Destigmatizing self-stigmas is no easy task
It is crucial to forgive yourself if you are not able to do any of these things perfectly or fast. Sometimes self-forgiveness is the hardest kind. Know that your experiences are valid, take your time, but when you are ready, there is no reason you have to make yourself small. You are a force to be reckoned with.I think women can take control of the stigmas they feel defined by in many ways, but here are two of my favorites:
The way you speak to yourself matters
Take a step back to recognize the way words you say to yourself in your head, minute to minute. Is what you are saying to yourself kind? Is it harmful? Would you ever speak to someone else that way? We talk to ourselves negatively for many reasons – which is different for everyone – I have been mean to myself more times than I can count. I have found that when I am aware of the way I speak to myself and try to be more kind, I subconsciously begin to make choices that honor my self-worth.
Being aware of the moments that stop you from taking action or standing or advocating for yourself
When you can take a pause, try to dissect these moments to identify what held you back. Was it uncertainty because your gut was telling you one thing, and someone in a position of power was telling another? Were you worried you were going to be shamed or shut down?
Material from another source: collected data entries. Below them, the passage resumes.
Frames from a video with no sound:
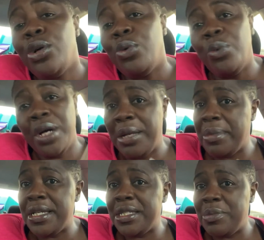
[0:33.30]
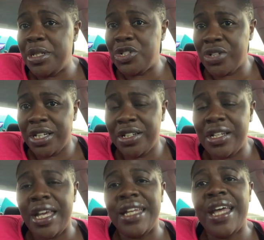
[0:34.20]
what it means to be
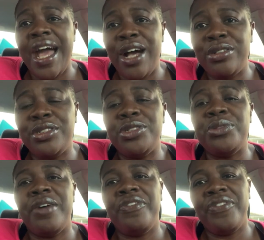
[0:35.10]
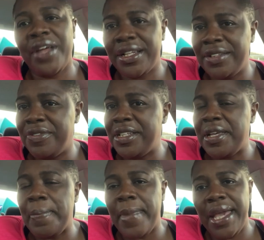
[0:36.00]
triggered and how to
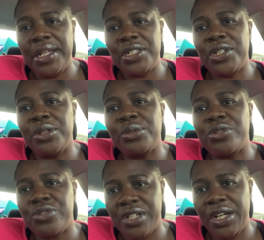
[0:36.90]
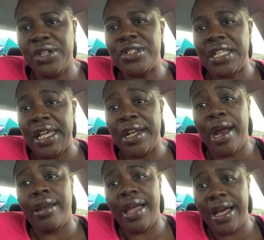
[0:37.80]
effectively manage those triggers in
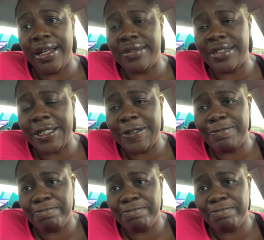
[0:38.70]
our lives.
Once you pin-point this, try your best to slow these moments down in your mind, rehearse them in your head and visualize how you might react next time. Eventually you will nail this in real time, and it will feel so good.
Find inspiration in my story – and from your own story
Looking back, I want to hug the little girl that struggled so much, but I also want to thank everyone who was there to support her. I struggle with post-traumatic stress disorder (PTSD), which is a challenge, but I work to have healthy thoughts every day. Self-compassion is really one of the hardest things. And self-reflection can be even harder, especially when it requires reckoning with things you wish never happened.
However, I think what is perhaps most important is working towards caring for yourself not in spite of, but because of the lessons you have learned. What I hope for the women I love, and the women reading this, is they recognize they are worth making decisions that are good for them, that they have so much power within them that they have yet to explore, and they are extraordinary because of the things they might be most ashamed of. They are worth it.